Bill DeBrooke’s family referred to him as a “Grandpa Grumpy Pants” with a scruffy appearance and coarse demeanor who was unconventional and yet highly successful in making projects flourish.

DeBrooke’s look and style could be misleading. He possessed a genius for problem solving and built “a Monopoly-like real estate empire from scratch.” The empire in this case refers to Downtown Harlingen. It’s where he and his family acquired dozens of empty buildings and over many years revived a dormant downtown into a success story of antique shops and lively markets rippling with shoppers.
“Bill often said you could have rolled bowling balls down the street at noon and not hit anyone,” DeBrooke’s family said in an autobiographical account of his life. “It is not easy to restore vitality to a blighted area of empty storefronts. There is no quick fix.”
DeBrooke liked fixing things. His wife of 45 years, Sue, spoke of a man with an analytical mind able to multitask with ease and who didn’t lack confidence in taking on projects that seemed impossible.
“I still can’t find something I can’t do,” she recalls her husband saying.
DeBrooke’s daughter, Erinn Rhodes, spoke of an admiration in seeing the many projects her father completed in a life full of curiosities and interests.
“It was just fun,” she said of watching her father’s ingenuity.

‘Heart Of Gold’
Sue DeBrooke and Bill’s adult children recently gathered at J&B’s Café in Downtown Harlingen to recount the life of the family patriarch who had a heart of gold and was committed to making his community a better place – and doing it his way.
DeBrooke passed in late January at the age of 83. The “Mayor of Downtown” took a real-life game board of Monopoly pieces in Harlingen and moved them skillfully and strategically to create “an incubator for budding entrepreneurs” in realizing dreams – his own and those he mentored.
DeBrooke was a child of the World War II era who was born in 1942 in San Antonio and spent his growing up years there and in nearby Floresville. Mid-Century America with thriving downtowns and movie theatres left a lasting impact on DeBrooke. He earned a degree from the University of Texas-Arlington and worked at Bell Helicopter in Fort Worth and in banking and insurance in Michigan.
The corporate office environment was not to his liking. He yearned “for more freewheeling, entrepreneurial pursuits,” per his family’s written account of DeBrooke’s life. In 1980, he would find what he was looking for in the Rio Grande Valley.

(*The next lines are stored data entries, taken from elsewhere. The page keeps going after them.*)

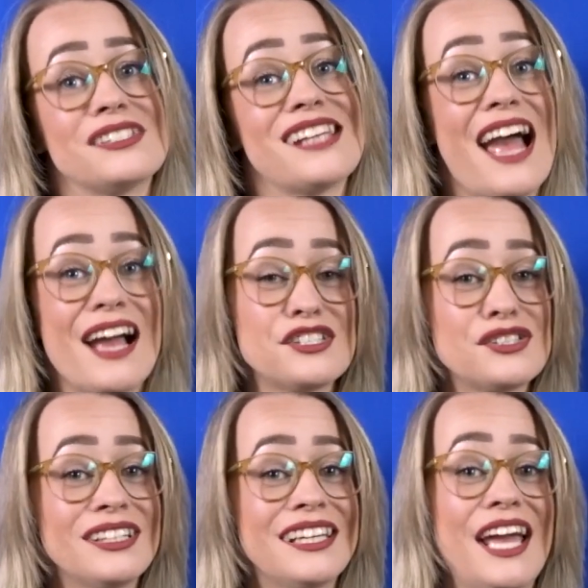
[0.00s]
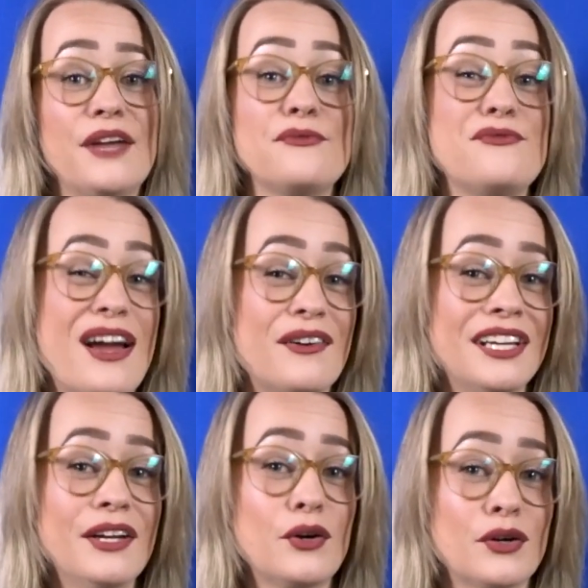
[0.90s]
is actually a
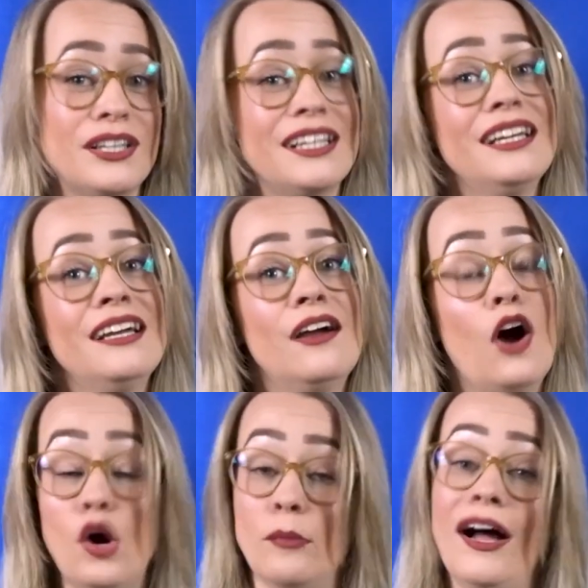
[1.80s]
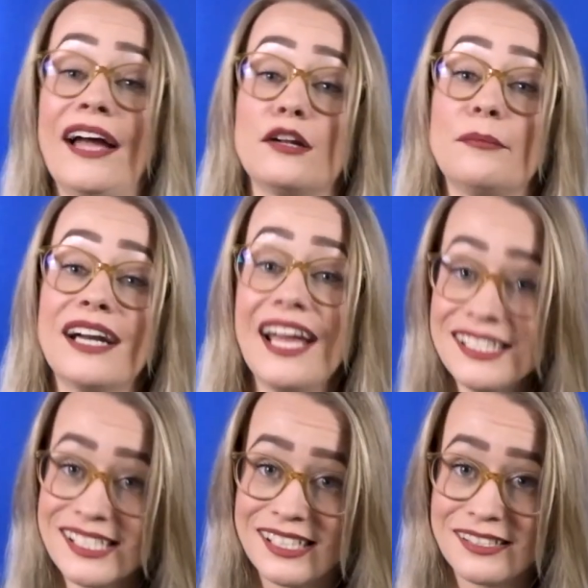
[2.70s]
very early Homo
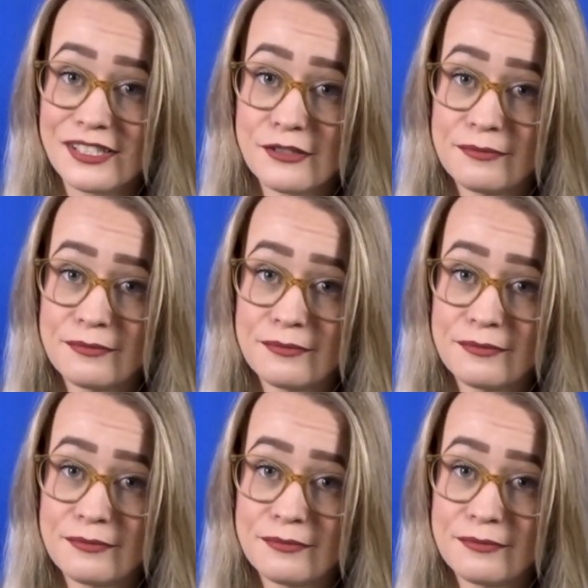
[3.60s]
heidelbergensis.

From Movies To Jackson Street
DeBrooke and his wife first came to the Valley in the early 1980s.
DeBrooke’s brother was already in the region and invited his brother to join him in a nursery business near Brownsville. DeBrooke gave it a try but that business venture proved to be “neither lucrative nor fun,” the family account said.
DeBrooke then turned his attention to the beginnings of the video rental business. He loved movies and with the help of his son, Ray, DeBrooke would establish nine highly successful Movieland Video stores in Cameron and Hidalgo counties. When Blockbuster – that once mighty movie rental giant – wanted to enter the RGV market in early 1990s, the company made DeBrooke an offer he couldn’t refuse.
The sale to Blockbuster gave the DeBrookes “a little money to play with,” Sue said, meaning they could focus their attention on Downtown Harlingen. Bill and Sue counted 28 empty buildings in the downtown area and 18 of them were on the city’s historic main street, Jackson Street.
“His love of downtowns was a big piece of his life,” Rob DeBrooke said of his father. “He looked at Downtown Harlingen and had a vision that he could recreate it.”

Honoring A Legacy
Sons Rob and Ray joined their father in that effort as Sue DeBrooke worked with like-minded residents to organize the beginnings of what would become Jackson Street Market Days.
The plan from the beginning, Rob said, was to be strategic in locating a healthy mix of businesses from retail to restaurants and professional offices into the many downtown buildings the DeBrookes were acquiring. Properties were refurbished and renovated along with improving infrastructure and landscaping in working closely with the city.
Slowly but surely improvements in Downtown Harlingen became apparent. “Everybody’s downtown,” as the DeBrookes called it, would have the added element of developing into the antique capital of the Valley. History and antiques had long been a shared interest for Bill and Sue. The reimagined downtown they shaped would become a place for antique shops, coffee shops, delicatessens, clothing stores and offices housing lawyers and architects.
Bill DeBrooke loved art, and he offered studio and gallery space to painters and sculptors and worked to develop arts events in Downtown Harlingen. DeBrooke had put his theories of neighborhood and urban revitalization to the test and kept at it for over four decades in Harlingen.
The “mayor of downtown” transformed it. There was no better testimonial of it then a recent Friday at J&B’s on Jackson with a deli full of customers and nearly every parking space on Harlingen’s old main street taken. It’s a far cry from rolling a bowling ball down an empty street.
“There’s a huge void,” Rob DeBrooke said of his father’s passing. “We’re going to continue with the principles that he taught us. It’s the best way we can honor that legacy.”